Ouvrage en latin écrit en 1542 par Ludwig Prinn, un sorcier vivant en Belgique et exécuté à Prague où il écrivit ce livre en prison pendant son procès. Ce livre a été trouvé par la Brigade spéciale dans la bibliothèque du professeur Rigault, un « ténébreux de Loudun ». Epais de plus de 700 pages, et divisé en seize parties.

La première traite des fantômes, zombies et autres morts-vivants, y compris une race étrange de créatures cannibales appelées goule (pallidum).

 » Beaucoup de riches marchands et des fonctionnaires de Paris font partie de ce culte inhumain. Ils se rencontrent en des endroits secrets sous la ville pour festoyer lors d’ignobles cérémonies. La plupart sont devenus des bêtes, autant de forme que d’esprit. Beaucoup ont été arrêtés et jetés en prison. Nous vivons maintenant dans la peur d’être découverts et arrêtés. Une groupe important se faisant passer pour des colons, a pris le bateau pour le Nouveau Monde.  »

L’auteur y explore des sujets tels que Irem la Cité des Piliers, le Sacerdoce de Nephren Ka et les avatars de Nyarlathotep connus en Orient.

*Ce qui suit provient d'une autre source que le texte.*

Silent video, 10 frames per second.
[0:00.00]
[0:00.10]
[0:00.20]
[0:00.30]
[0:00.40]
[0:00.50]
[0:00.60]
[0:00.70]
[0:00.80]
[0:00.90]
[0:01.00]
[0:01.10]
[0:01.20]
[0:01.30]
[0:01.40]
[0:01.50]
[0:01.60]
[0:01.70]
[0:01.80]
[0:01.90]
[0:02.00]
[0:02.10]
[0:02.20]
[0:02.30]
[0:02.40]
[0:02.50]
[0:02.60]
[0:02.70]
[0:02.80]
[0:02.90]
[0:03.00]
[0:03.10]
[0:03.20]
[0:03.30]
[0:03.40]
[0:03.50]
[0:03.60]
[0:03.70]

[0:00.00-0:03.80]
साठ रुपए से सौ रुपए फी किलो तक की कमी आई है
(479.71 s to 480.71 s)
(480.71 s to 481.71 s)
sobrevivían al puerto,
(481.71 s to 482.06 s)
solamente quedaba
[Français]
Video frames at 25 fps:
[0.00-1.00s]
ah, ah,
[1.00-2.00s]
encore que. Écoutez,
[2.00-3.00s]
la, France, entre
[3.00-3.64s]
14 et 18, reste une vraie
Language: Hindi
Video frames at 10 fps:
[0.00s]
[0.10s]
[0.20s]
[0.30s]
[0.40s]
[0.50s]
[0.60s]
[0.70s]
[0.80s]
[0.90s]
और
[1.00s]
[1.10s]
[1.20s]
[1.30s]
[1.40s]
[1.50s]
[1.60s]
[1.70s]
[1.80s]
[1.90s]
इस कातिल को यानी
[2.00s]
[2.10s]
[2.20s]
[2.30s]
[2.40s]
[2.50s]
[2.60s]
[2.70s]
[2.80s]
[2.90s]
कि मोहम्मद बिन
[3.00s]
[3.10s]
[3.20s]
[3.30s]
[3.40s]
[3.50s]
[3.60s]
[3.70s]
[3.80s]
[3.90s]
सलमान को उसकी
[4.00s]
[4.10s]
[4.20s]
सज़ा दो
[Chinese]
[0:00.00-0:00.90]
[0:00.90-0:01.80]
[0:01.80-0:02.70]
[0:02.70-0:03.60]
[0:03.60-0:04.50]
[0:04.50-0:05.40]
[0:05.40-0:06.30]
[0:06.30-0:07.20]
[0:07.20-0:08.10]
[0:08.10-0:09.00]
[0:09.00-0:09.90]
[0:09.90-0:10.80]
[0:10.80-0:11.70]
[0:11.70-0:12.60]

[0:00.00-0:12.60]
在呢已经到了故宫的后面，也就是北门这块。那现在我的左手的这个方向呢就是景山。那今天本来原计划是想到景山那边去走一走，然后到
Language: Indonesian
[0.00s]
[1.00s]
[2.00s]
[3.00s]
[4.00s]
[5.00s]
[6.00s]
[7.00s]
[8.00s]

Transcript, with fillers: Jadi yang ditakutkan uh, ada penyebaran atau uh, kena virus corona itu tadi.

Dans la deuxième partie, Prinn parle de ses voyages au Proche Orient et de ses rencontres avec les « djinns« . Dans un de ces chapitres, nommé « les Rites Sarrasins« , il se penche sur l’invocation et le contrôle de ces êtres venus d’ailleurs. Il y consigne de nombreuses formules, chants et incantations capables d’attirer l’attention de ces monstres.

On y retrouve aussi un chapitre important sur les relations existant entre le Panthéon égyptien et le Mythe. On comprend l’importance malsaine de Nyarlathotep sur cette culture et devine la portée de son influence.

Une partie du dernier chapitre traite d’une drogue temporelle bizarre qui altère la perception du temps de celui qui la boit. La même section contient aussi les instructions pour créer le Pentacle Pnakotique.